Director of Planning and Community Development Tom Skwierawski described the plan as a road map for the city to build the right type of housing in the most appropriate locations to meet the needs of people at all income levels.
The plan is in response to the 2021 MBTA Communities Law aimed at increasing housing in those communities. Municipalities that fail to create zones that allow multifamily housing lose access to a variety of state grants and funding sources. Several towns, including Marblehead, Wakefield, Milton and Holden, have rejected the law.
Over the weekend, the city was blanketed with flyers that picked apart the Revere housing production plan, criticized the council and, according to Skwierawski, mischaracterized aspects of the plan. According to the director, the plan would protect Revere from 40B developments, which give developers a pass on local zoning regulations if a community’s housing stock has less than 10 percent affordable housing. In addition to providing much-needed housing, the plan would also stimulate economic growth, ease traffic and increase the city’s economic competitiveness.
Several of the more controversial strategies included in the plan are zoning reforms that call for no minimum lot size, eliminating the requirement for lot lines and allowing two- and three-family developments by right in all residential districts. The plan also calls for the adoption of the Community Preservation Act, which would assist with affordable housing but would also require a surcharge of one to three percent on property taxes.

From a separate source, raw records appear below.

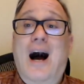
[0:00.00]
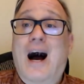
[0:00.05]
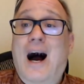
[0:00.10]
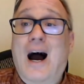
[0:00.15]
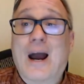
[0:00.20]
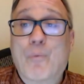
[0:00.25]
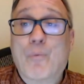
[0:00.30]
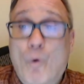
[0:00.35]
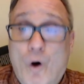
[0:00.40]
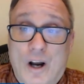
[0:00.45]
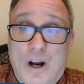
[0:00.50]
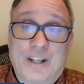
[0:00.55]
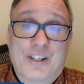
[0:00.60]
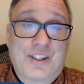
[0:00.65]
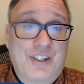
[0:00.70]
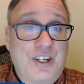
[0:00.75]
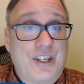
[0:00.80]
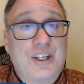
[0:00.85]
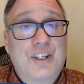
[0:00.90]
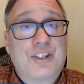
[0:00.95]
I want to
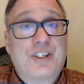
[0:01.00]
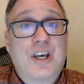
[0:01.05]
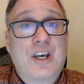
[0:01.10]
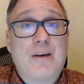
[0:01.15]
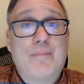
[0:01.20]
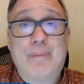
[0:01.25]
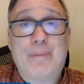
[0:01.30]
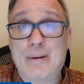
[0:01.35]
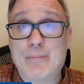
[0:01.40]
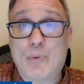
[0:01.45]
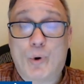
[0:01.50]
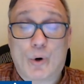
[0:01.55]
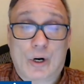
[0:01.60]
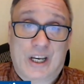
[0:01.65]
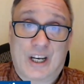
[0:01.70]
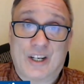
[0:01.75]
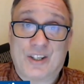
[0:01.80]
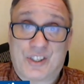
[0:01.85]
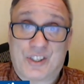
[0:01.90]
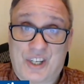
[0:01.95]
see this team be more
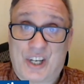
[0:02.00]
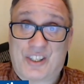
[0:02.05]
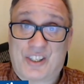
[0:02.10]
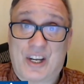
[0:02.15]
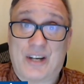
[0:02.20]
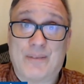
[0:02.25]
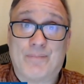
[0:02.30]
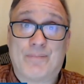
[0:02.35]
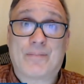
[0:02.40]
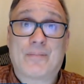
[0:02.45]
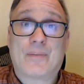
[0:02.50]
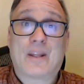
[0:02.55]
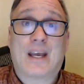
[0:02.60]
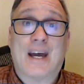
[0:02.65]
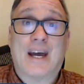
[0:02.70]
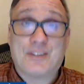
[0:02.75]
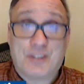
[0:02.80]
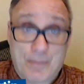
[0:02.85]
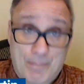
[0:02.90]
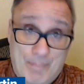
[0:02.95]
consistent.
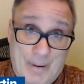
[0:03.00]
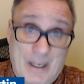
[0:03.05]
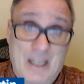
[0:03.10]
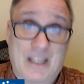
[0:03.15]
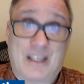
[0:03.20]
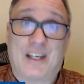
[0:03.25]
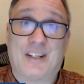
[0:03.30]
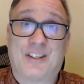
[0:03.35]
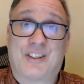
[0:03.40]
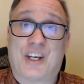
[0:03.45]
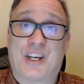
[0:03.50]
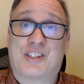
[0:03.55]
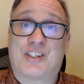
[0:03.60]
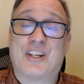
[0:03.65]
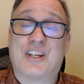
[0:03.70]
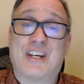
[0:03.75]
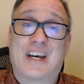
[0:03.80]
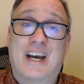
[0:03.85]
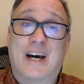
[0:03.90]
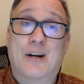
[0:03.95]
And to be
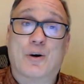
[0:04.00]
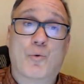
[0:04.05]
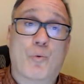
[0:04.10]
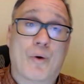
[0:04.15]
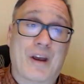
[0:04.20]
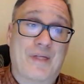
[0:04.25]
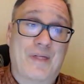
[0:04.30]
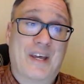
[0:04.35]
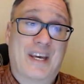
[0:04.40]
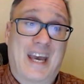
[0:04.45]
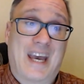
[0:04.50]
consistent, you got to win the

The anonymous flyer presented the plan as a strategy to blow apart city zoning regulations, raise taxes and usher in a tsunami of new residential housing all with the blessing of the City Council. Councillors received slews of phone calls over the weekend from concerned constituents worried the plan was a done deal.

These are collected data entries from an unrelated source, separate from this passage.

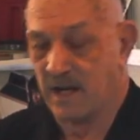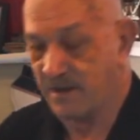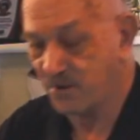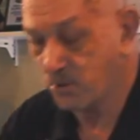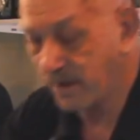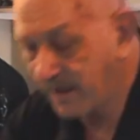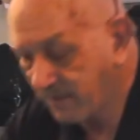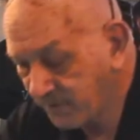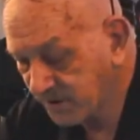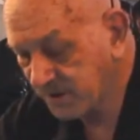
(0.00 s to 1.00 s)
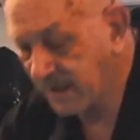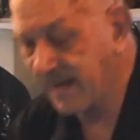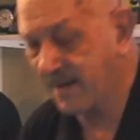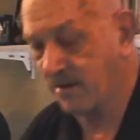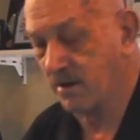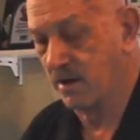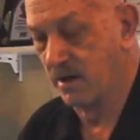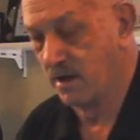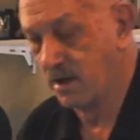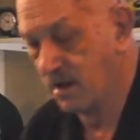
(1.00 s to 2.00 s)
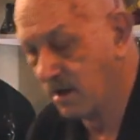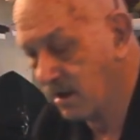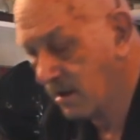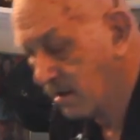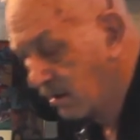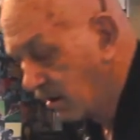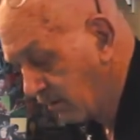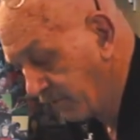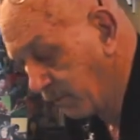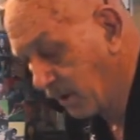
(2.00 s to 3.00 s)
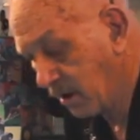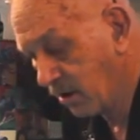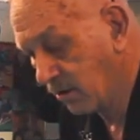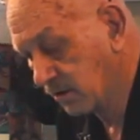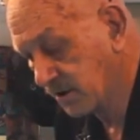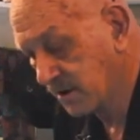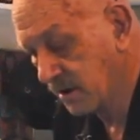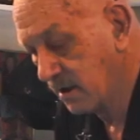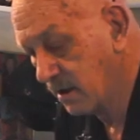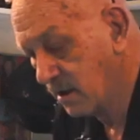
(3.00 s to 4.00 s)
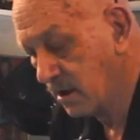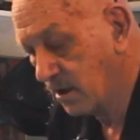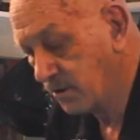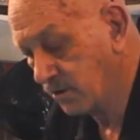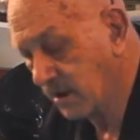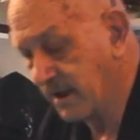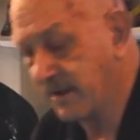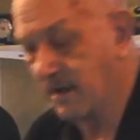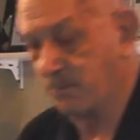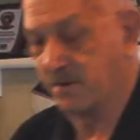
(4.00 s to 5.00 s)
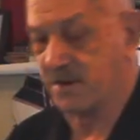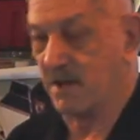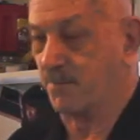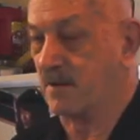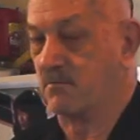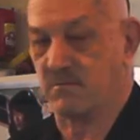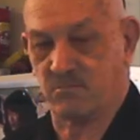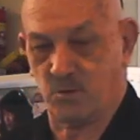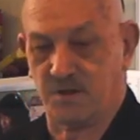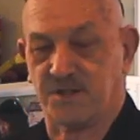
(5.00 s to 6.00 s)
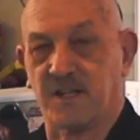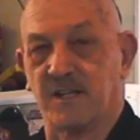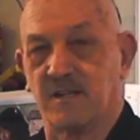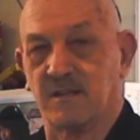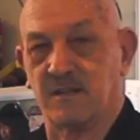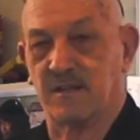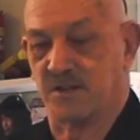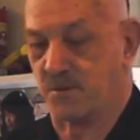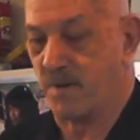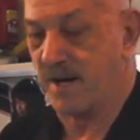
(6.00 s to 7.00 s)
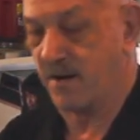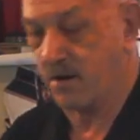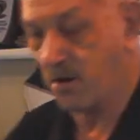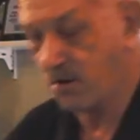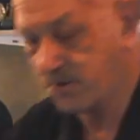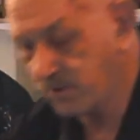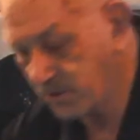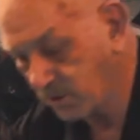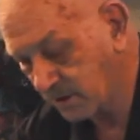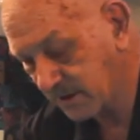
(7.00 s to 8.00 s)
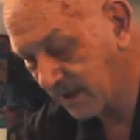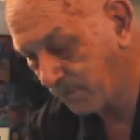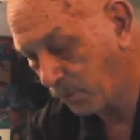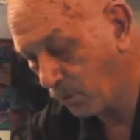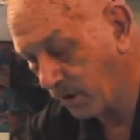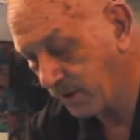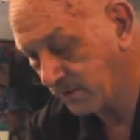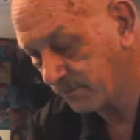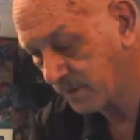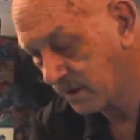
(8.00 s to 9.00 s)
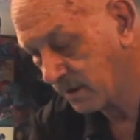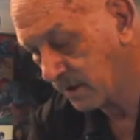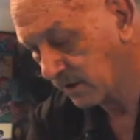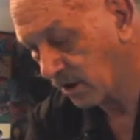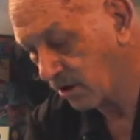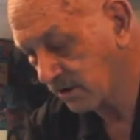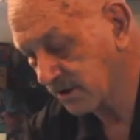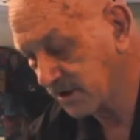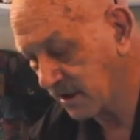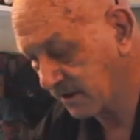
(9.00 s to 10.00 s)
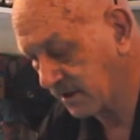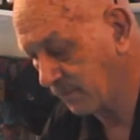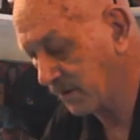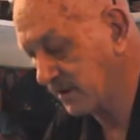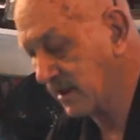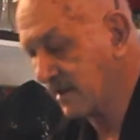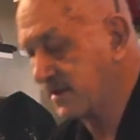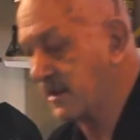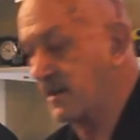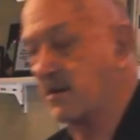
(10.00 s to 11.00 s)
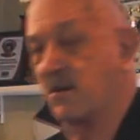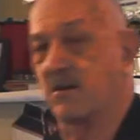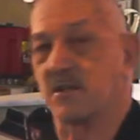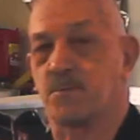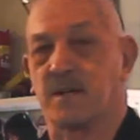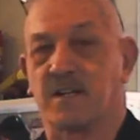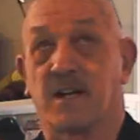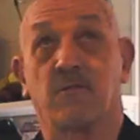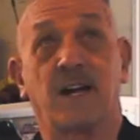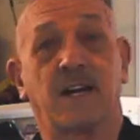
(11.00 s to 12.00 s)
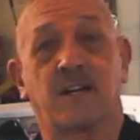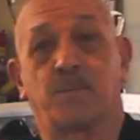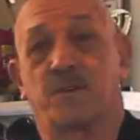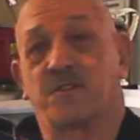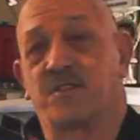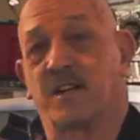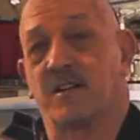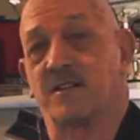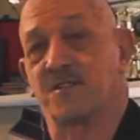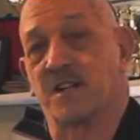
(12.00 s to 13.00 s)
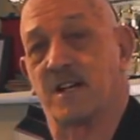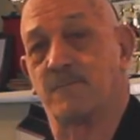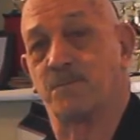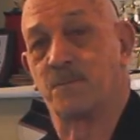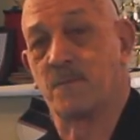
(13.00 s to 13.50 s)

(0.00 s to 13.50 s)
and you have the scatter of the balls, you'll end up with something, we'll say in this manner. All you do at that point, as long as something's not setting on, is pick that rack up and set it aside.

Throughout the meeting Skwierawski and councillors assured residents in the audience and those watching the meeting on Revere TV that the plan was a proposal that would continue to be discussed. But that did not seem to reassure residents worried about densely packed neighborhoods and problems with parking and traffic.
Christine Robertson said she had read part of the plan that she described as convoluted. “It seems hell bent on turning Revere into a concrete jungle,” she said. Robertson acknowledged the need for affordable housing but asked why the responsibility to provide it was falling on Revere when there are other more affluent communities on transit lines. She said she did not want to look out her window and look into the window of her next-door neighbor.

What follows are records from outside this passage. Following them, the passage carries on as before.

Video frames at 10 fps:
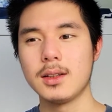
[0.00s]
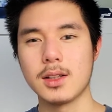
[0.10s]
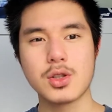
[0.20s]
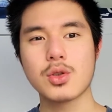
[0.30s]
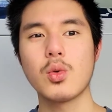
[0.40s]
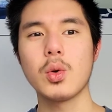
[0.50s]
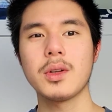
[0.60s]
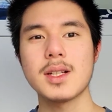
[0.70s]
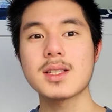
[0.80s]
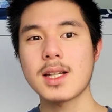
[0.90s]
The
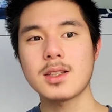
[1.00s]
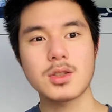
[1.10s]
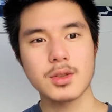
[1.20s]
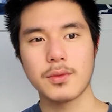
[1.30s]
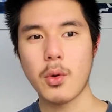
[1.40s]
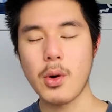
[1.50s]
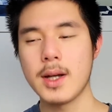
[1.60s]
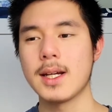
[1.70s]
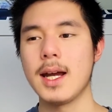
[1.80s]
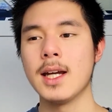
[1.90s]
school is sent to the
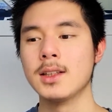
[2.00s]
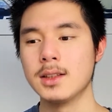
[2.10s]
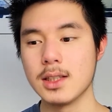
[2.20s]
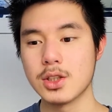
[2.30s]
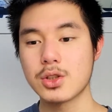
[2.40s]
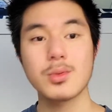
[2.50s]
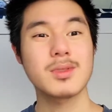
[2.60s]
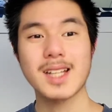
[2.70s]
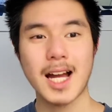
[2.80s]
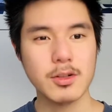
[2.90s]
void, and the
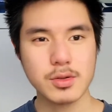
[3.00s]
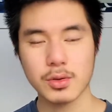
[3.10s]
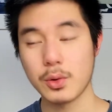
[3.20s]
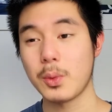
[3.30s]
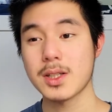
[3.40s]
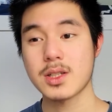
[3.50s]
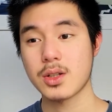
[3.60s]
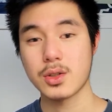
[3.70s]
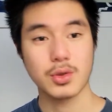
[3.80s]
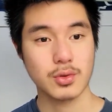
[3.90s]
student council wants
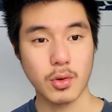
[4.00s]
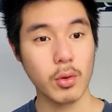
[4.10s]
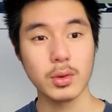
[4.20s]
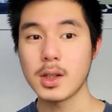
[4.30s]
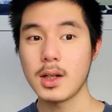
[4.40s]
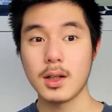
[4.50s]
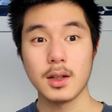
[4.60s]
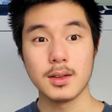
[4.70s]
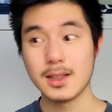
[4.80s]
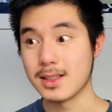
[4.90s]
to control
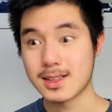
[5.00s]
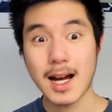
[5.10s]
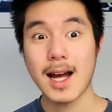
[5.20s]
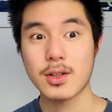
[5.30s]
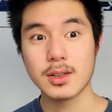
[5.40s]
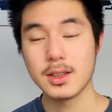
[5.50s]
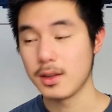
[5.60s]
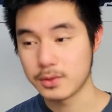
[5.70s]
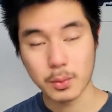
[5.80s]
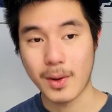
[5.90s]
the
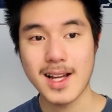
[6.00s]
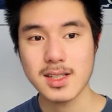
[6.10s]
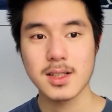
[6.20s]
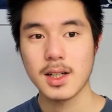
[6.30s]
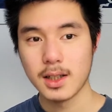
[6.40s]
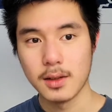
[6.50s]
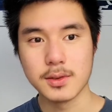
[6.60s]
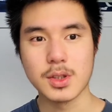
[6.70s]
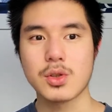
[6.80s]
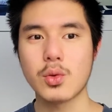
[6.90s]
entirety of the rest
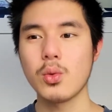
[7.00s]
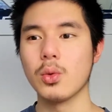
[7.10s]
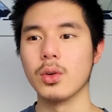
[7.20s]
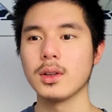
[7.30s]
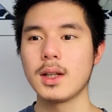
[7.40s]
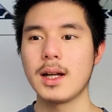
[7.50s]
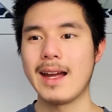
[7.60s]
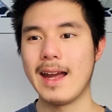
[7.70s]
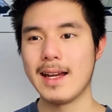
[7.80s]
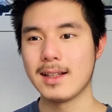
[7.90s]
of the school
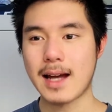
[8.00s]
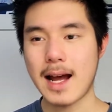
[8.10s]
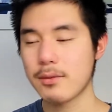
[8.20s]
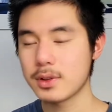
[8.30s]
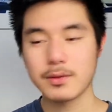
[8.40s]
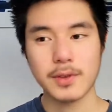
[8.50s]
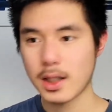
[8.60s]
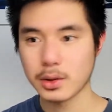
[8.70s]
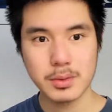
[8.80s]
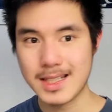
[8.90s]
and have them
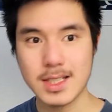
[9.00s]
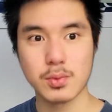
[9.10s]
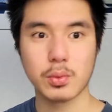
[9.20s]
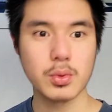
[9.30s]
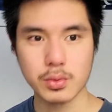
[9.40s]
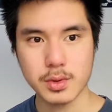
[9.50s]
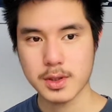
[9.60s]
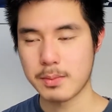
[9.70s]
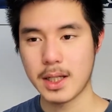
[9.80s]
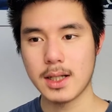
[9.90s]
follow these
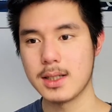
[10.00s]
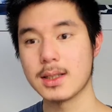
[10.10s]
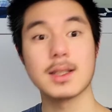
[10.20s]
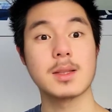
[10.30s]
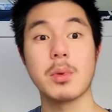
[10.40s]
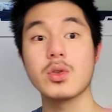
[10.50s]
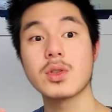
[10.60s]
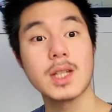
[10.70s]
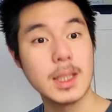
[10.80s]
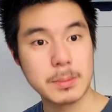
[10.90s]
rules because it's
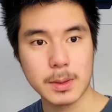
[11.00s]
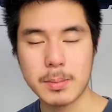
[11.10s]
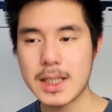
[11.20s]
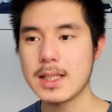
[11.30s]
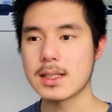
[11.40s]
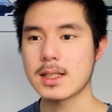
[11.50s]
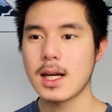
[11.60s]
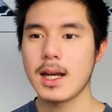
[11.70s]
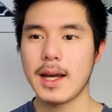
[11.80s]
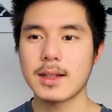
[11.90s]
supposed to keep the peace.
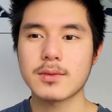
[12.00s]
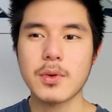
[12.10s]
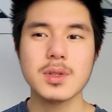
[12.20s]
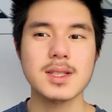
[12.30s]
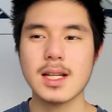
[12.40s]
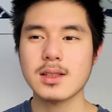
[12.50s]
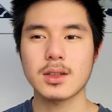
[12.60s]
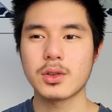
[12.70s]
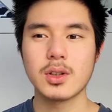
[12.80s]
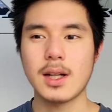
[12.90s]
And at first it sounds
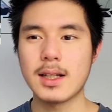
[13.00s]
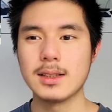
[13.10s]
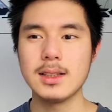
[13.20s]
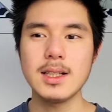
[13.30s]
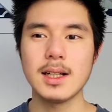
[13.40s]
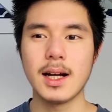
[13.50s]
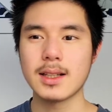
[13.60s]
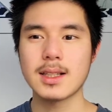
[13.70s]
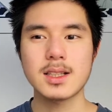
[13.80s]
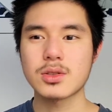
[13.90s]
like a good idea,
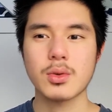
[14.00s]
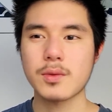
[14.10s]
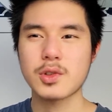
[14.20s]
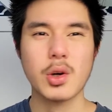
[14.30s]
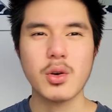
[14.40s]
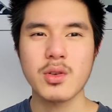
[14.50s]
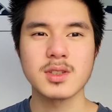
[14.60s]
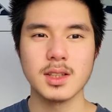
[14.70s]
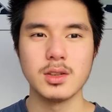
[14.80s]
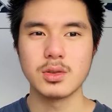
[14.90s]
and then it sort of
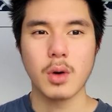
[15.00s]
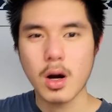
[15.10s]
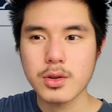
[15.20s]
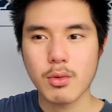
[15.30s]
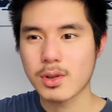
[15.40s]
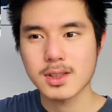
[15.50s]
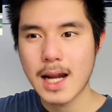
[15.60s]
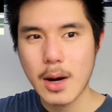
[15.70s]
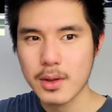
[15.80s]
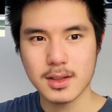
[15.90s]
turns into
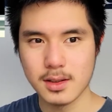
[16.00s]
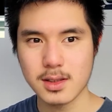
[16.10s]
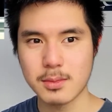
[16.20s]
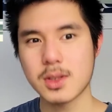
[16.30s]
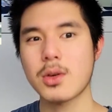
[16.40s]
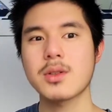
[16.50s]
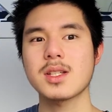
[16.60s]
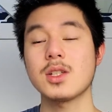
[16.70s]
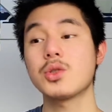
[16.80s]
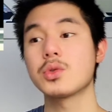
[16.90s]
authoritarianism. It
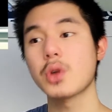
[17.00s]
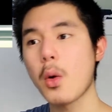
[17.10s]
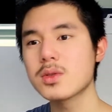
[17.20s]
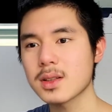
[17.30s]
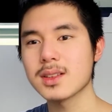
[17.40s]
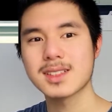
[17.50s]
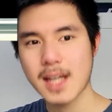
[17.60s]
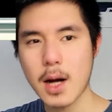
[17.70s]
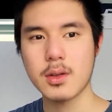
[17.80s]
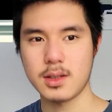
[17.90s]
turns into
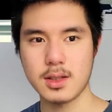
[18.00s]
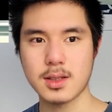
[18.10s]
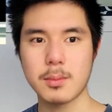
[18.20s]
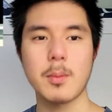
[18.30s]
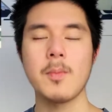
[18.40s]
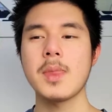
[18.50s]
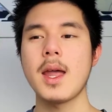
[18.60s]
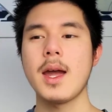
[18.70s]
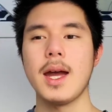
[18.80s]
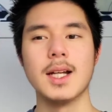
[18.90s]
totalitarianism.
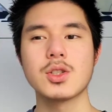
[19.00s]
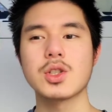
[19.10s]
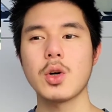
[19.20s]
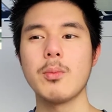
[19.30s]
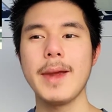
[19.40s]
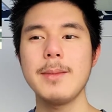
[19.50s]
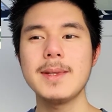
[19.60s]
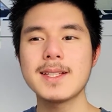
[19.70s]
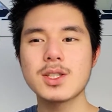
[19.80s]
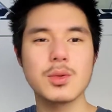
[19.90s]
And so
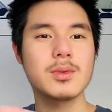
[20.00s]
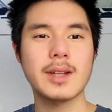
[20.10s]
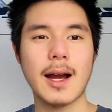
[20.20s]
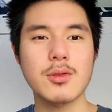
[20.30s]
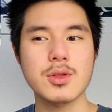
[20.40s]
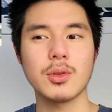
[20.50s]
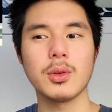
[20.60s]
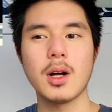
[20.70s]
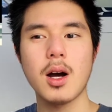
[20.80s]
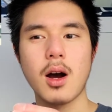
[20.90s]
maybe the student
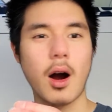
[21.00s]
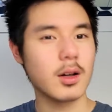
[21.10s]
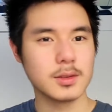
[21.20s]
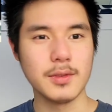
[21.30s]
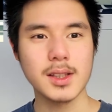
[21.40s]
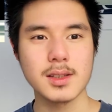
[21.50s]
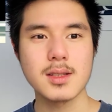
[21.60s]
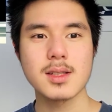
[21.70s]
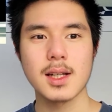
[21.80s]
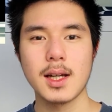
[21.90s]
council are the
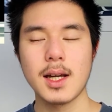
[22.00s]
villains.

She was followed by a Lantern Road resident who said she wanted to see more affordable housing in the city. “Housing is too expensive. I’m trying to stay in Revere, please help,” she told the council.
Another longtime resident said she fears developers would exploit some of the provisions in the plan to build and open rooming houses, which she feels is a threat to neighborhoods. She added that people have settled in Revere because they wanted a suburban environment, and the plan would disrupt that.
Laura Holmes, who was a member of the working group who put together the housing production plan, told councillors that a lot of research went into the plan and it contains many good ideas. “This plan, it’s not take it or leave it,” said Holmes. “It’s a commitment we’re going to move forward, we’re going to do something.”
Taylor Giuffre-Catalano said, as a young person, she isn’t looking at the possibility of buying a house in Revere, her hometown, but she does hope to be able to rent a place.
Councillors felt there are positive elements in the plan they could support, and all agreed that more discussion is needed before any vote to officially adopt it.
City Council President Anthony Cogliandro explained that the decision to table the plan would give officials and residents more time for questions and discussion.